Perhaps Sadek’s greatest strength is homing in on an original source to examine the basic science behind genetic phenomena. After determining cardiac regeneration could be effected by existing heart tissue – however ephemerally – the lab’s next goal was to investigate how and why the cell cycle of mammals becomes inhibited in the heart after birth.

With support from the American Heart Association, the National Institutes of Health and several other funding bodies, Sadek and his partners were able to isolate a specific gene transcription factor called Meis1, which is responsible for regulating the expression of regrowth. Their findings, published in the May 2013 edition of Nature, signal an exciting development in the search for alternatives to stem cell regeneration.

“We are getting closer to an answer,” Sadek says, adding that he is encouraged by his lab’s recent explorations into pharmacology. “The pathway that we discovered has great potential for repurposing existing drugs with other indications. We have run molecular screens over large data sets and we believe that we can direct current drugs to stimulate regeneration in the heart. This testing brings clinical applications much closer to reality than previously thought.”

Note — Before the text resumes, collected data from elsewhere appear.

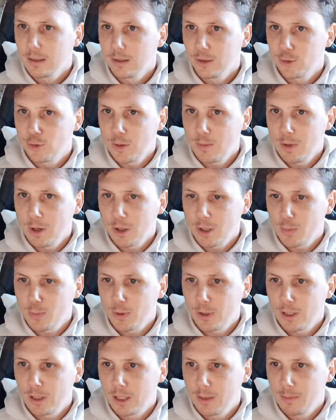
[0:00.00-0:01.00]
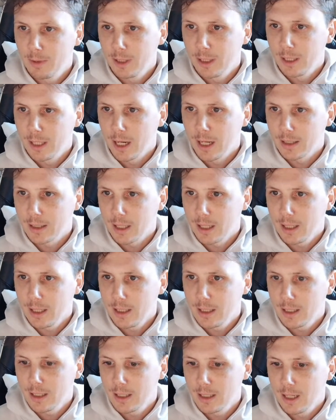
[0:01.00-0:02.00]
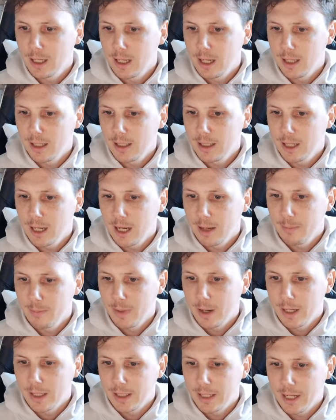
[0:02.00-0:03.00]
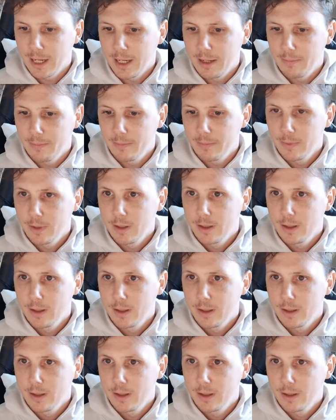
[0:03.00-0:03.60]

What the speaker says: StreamYard's pretty limited, guys. I need to up my game.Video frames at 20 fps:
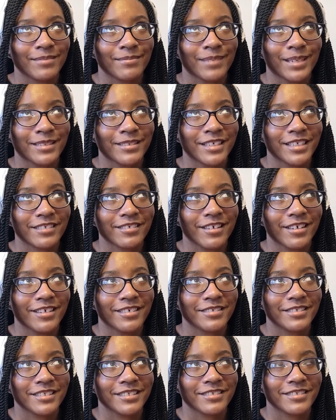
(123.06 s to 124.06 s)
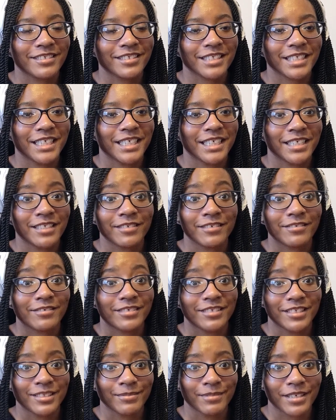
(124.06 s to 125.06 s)
my technology is just, like, you're doing
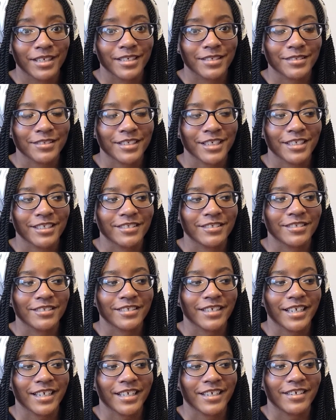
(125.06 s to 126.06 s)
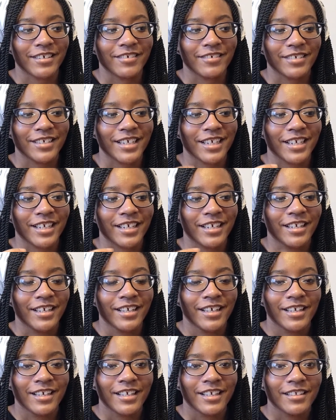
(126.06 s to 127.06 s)
too much, and it's just like, okay,
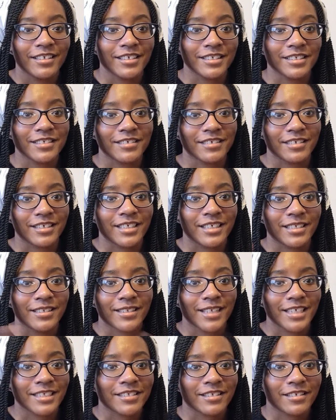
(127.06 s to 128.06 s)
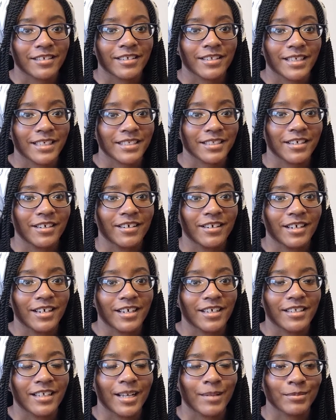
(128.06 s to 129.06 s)
this is deleted, that's
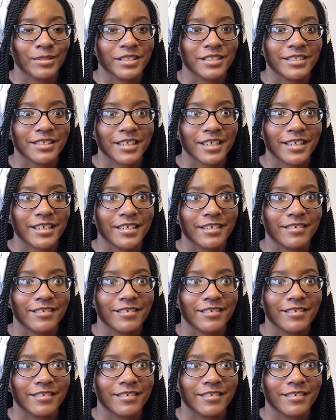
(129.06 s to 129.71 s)
gone, and I'm just like,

If this proves to be the case, then Hesham Sadek and his team will go down in history. If already existing drugs could be repurposed to stimulate the regrowth of damaged heart tissue, millions of lives will be saved. Better yet, such success might encourage other specialists to explore whether other organs could also be induced to self-regenerate and that would open up the doors to a future that until now, has only existed in the pages of Science Fiction.

WHO Dr. Hesham Sadek
WHERE University of Texas Southwestern Medical Centre
WHAT Cardiac regeneration
WHY By reminding the heart how to regenerate, Sadek’s work offers the hope that one day soon we may be able to cure heart disease for good.